Activity –
Write out all records as given; omit images.

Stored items
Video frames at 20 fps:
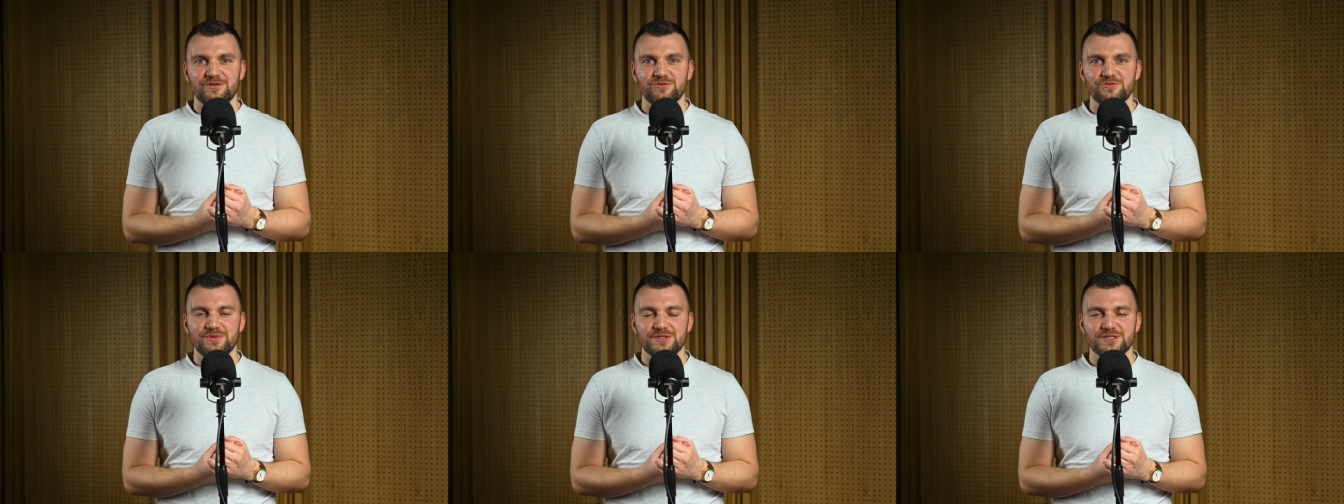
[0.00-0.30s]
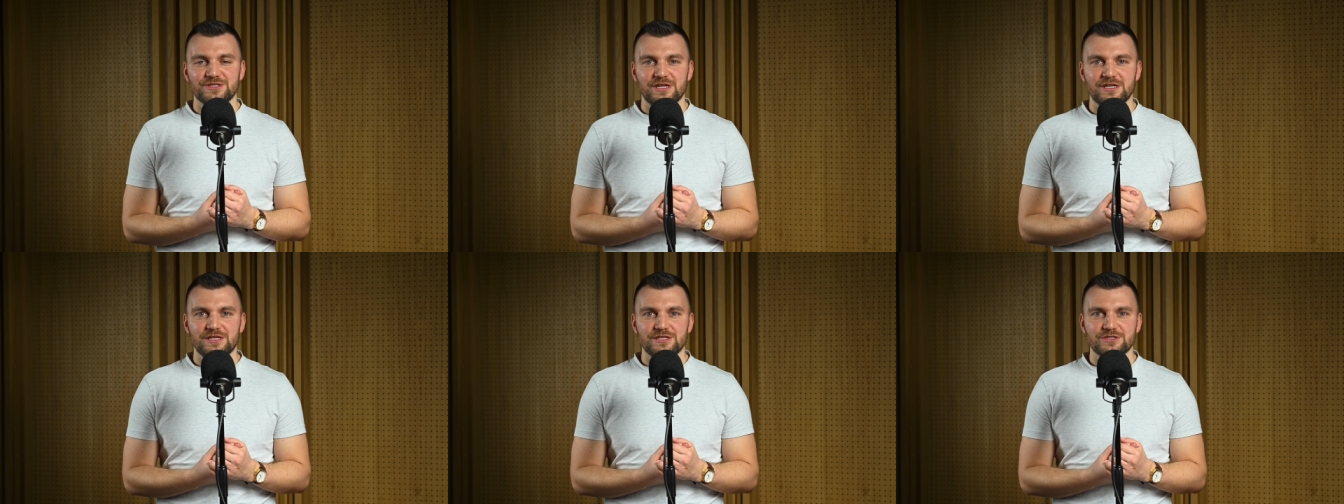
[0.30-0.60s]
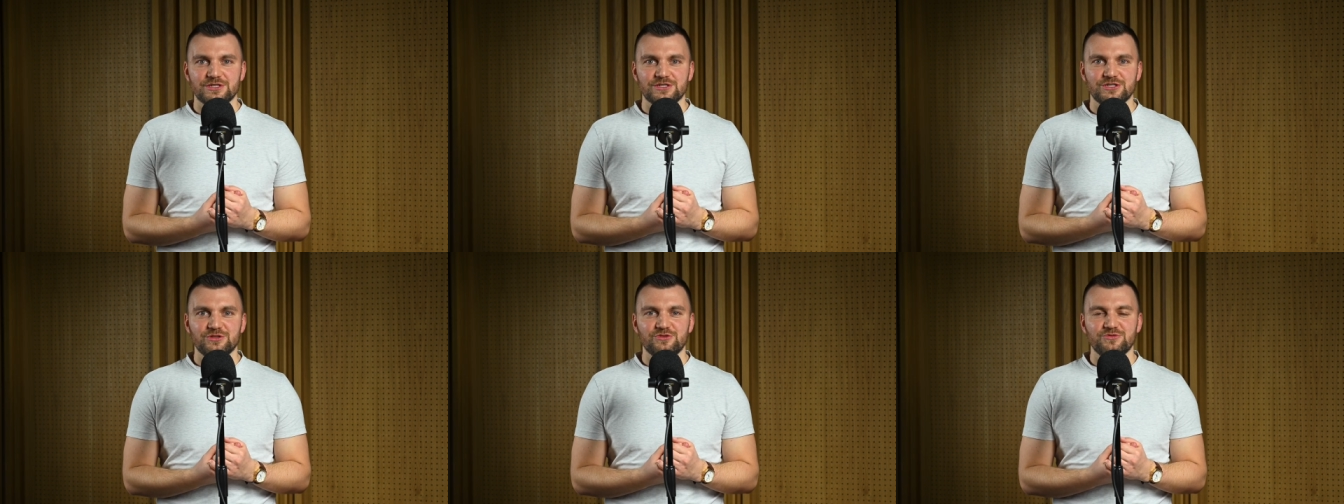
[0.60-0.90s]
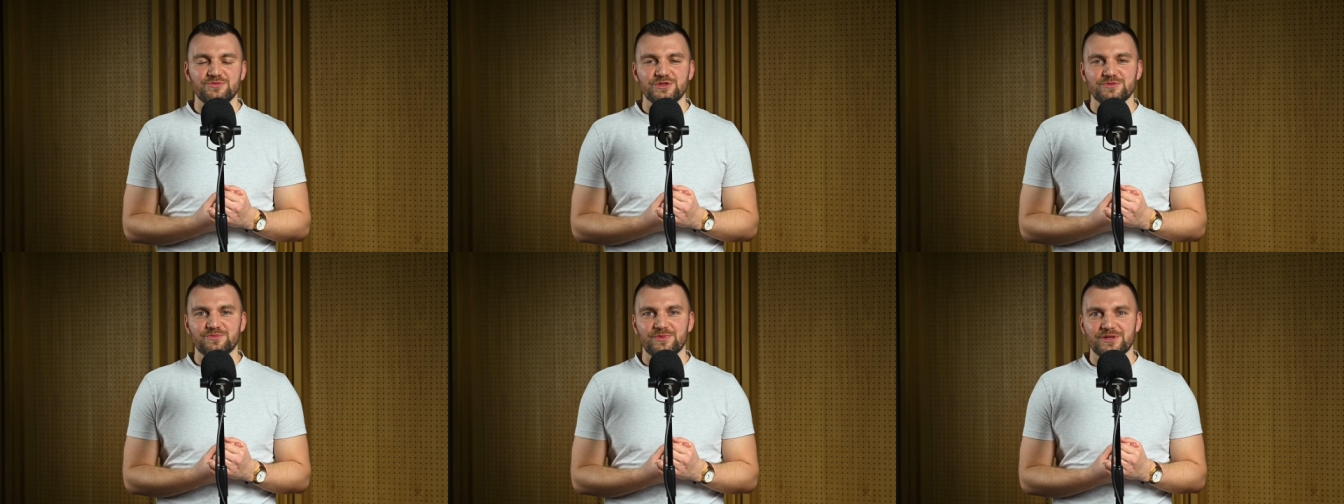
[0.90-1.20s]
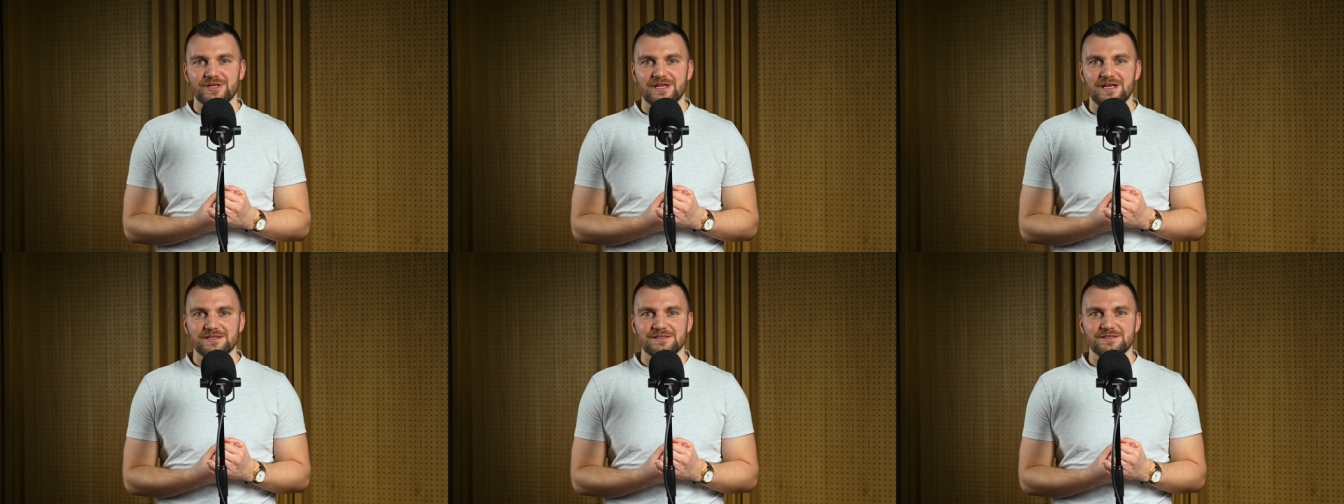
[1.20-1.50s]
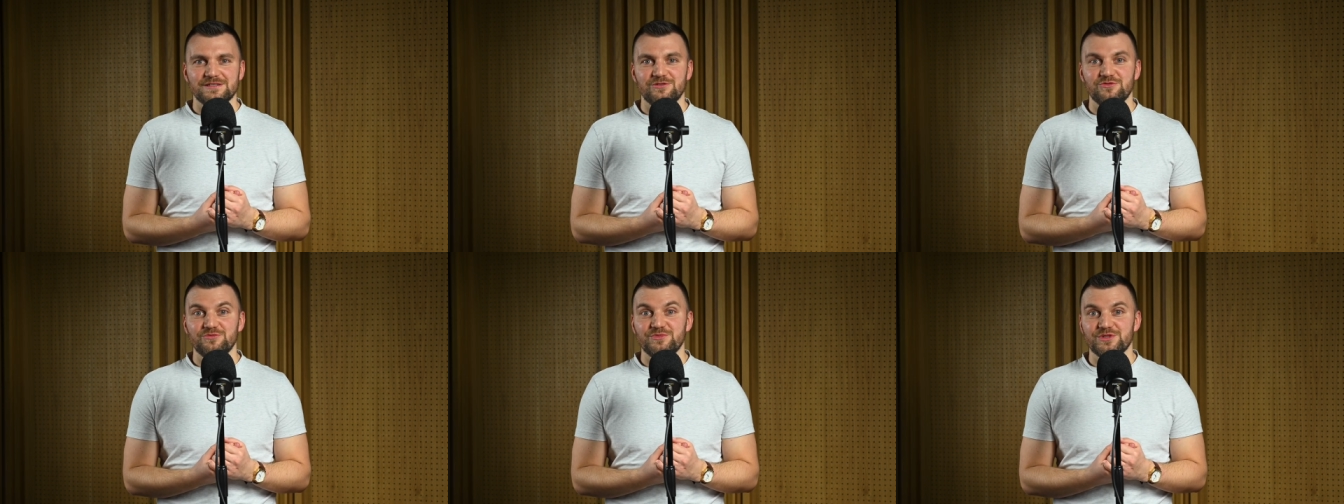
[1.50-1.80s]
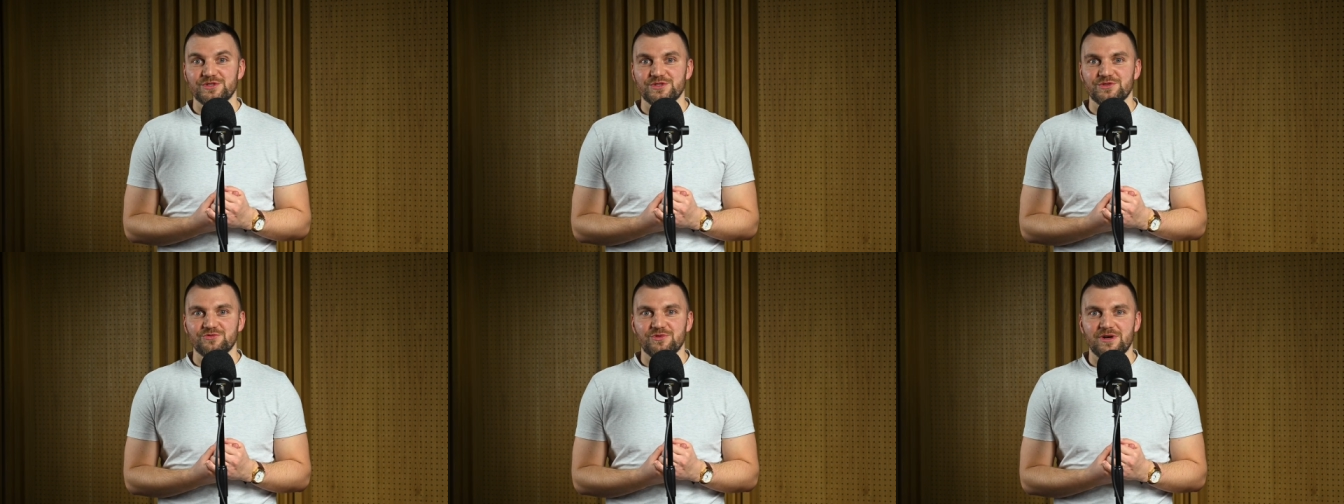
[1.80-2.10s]
lubisz takie rzeczy, lubisz podcasty,
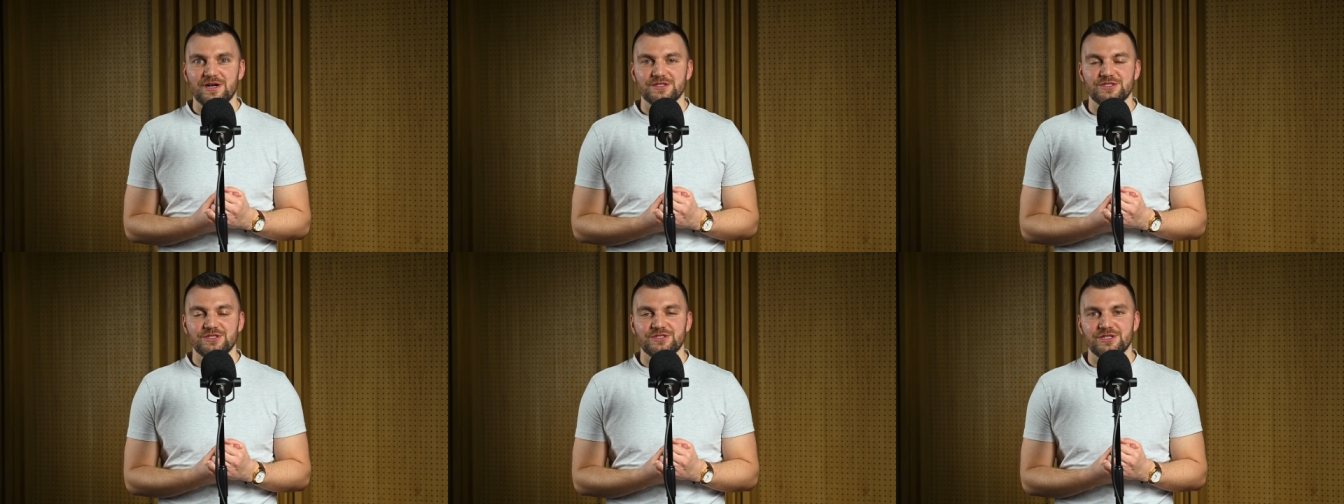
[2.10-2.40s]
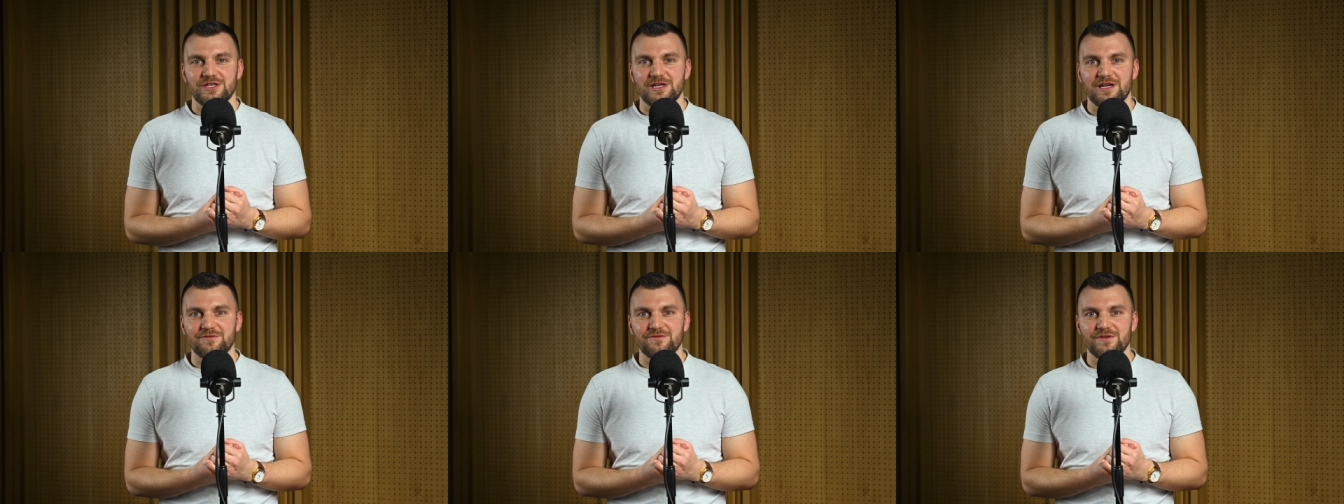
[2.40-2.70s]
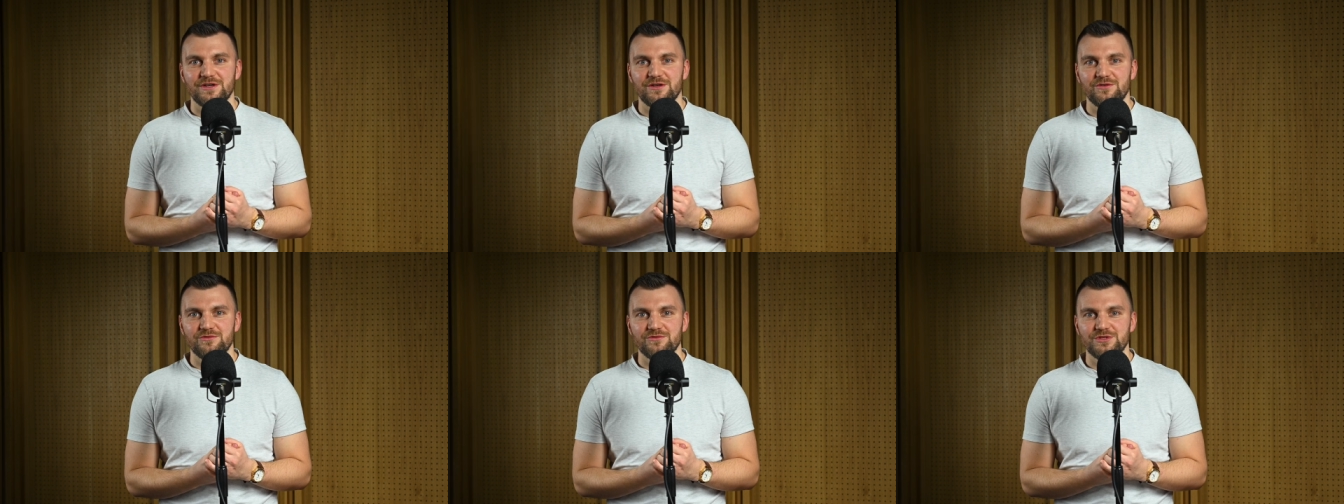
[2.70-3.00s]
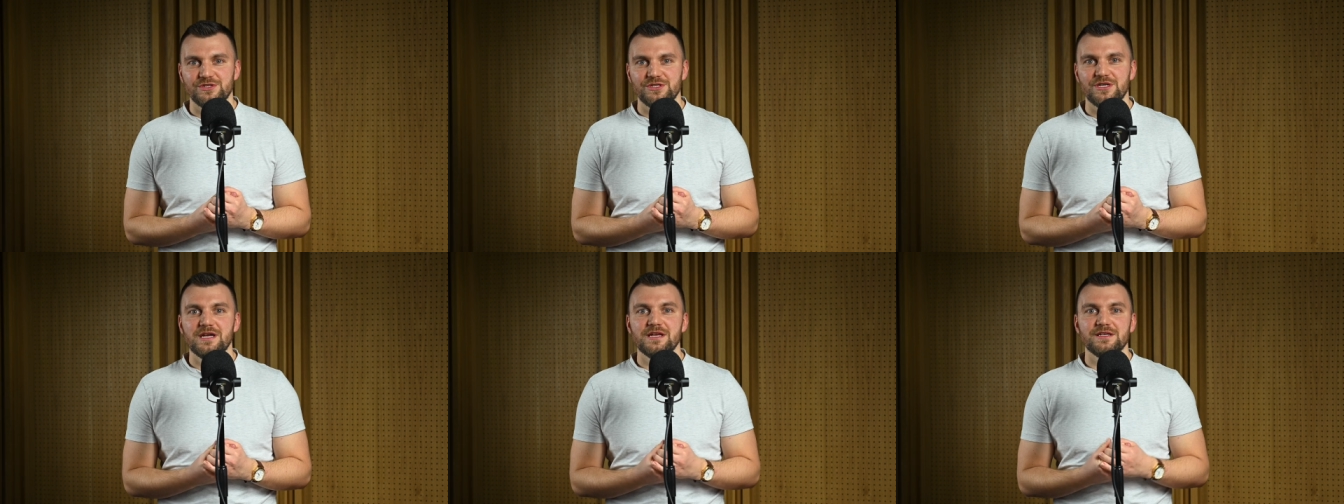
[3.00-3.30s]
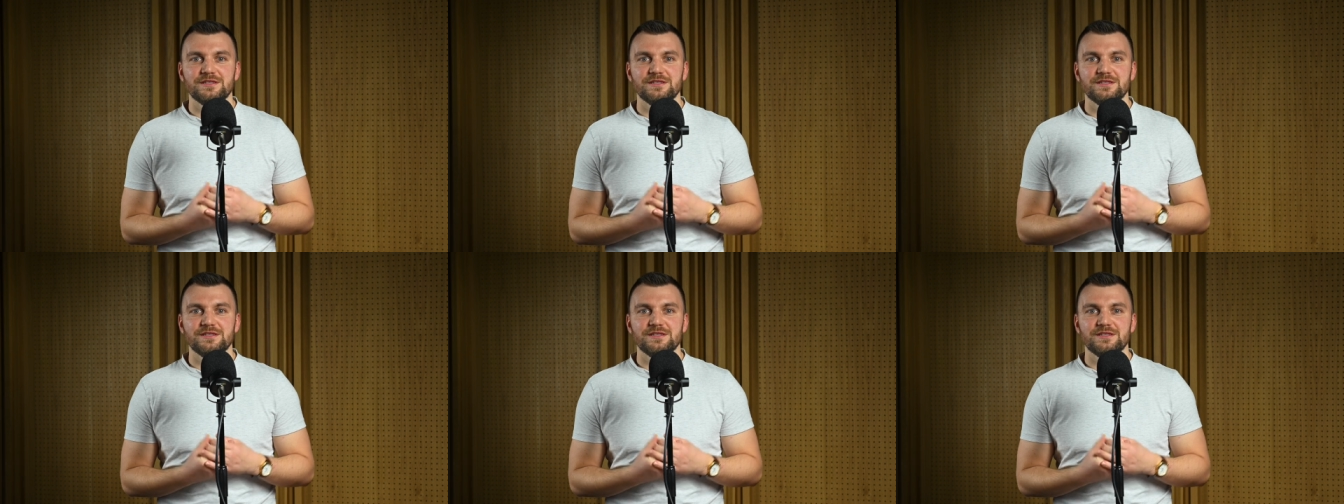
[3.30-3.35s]
lubisz słuchać ciekawych ludzi,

Solution to this exercise –
Video frames at 20 fps:
[0.00-0.30s]
[0.30-0.60s]
[0.60-0.90s]
[0.90-1.20s]
[1.20-1.50s]
[1.50-1.80s]
[1.80-2.10s]
lubisz takie rzeczy, lubisz podcasty,
[2.10-2.40s]
[2.40-2.70s]
[2.70-3.00s]
[3.00-3.30s]
[3.30-3.35s]
lubisz słuchać ciekawych ludzi,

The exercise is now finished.